Прием в училище был строго ограничен. Нового ученика принимали тогда, когда освободится место. Однако нашлись дворяне, которые потребовали, чтобы директор уволил сыновей солдат и ремесленников и принял их детей. Гурьев категорически отверг это требование.
Дело дошло до министра. Чичагов вызвал директора и предложил ему удовлетворить просьбу дворян.
– Ваше превосходительство, профессор Гурьев заявил, что немедленно оставит службу у нас, если мы отчислим хоть одного бедняка.
– Гм… Как же быть? – задумчиво спросил Чичагов. – У меня десятка два писем лежит. Люди все почтенные, зажиточные, за платой не постоят. Может быть, вы своекоштных сверх штата возьмете?
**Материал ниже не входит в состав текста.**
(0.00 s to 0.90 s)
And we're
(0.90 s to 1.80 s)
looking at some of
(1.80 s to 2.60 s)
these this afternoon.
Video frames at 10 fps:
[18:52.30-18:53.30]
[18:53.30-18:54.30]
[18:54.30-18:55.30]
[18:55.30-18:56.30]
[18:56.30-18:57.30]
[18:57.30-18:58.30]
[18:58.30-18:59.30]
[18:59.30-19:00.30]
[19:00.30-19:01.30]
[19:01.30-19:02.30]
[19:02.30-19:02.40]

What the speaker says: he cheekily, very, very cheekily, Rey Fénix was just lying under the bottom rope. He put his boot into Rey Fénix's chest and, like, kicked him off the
Директор помедлил в раздумье.
– Против этого, – сказал он, – Гурьев, пожалуй, возражать не станет Классы у нас большие, просторные, а деньги училищу пригодятся.
Министр засмеялся.
– Вижу я, генерал, что ты, как смирная лошадь, у профессора на поводу ходишь. На днях в училище к тебе загляну, полюбуюсь, что у вас там за чудеса такие.
– Чудес у нас нет, ваше превосходительство, а порядок, какой должен быть в учебном заведении, не без трудов навели.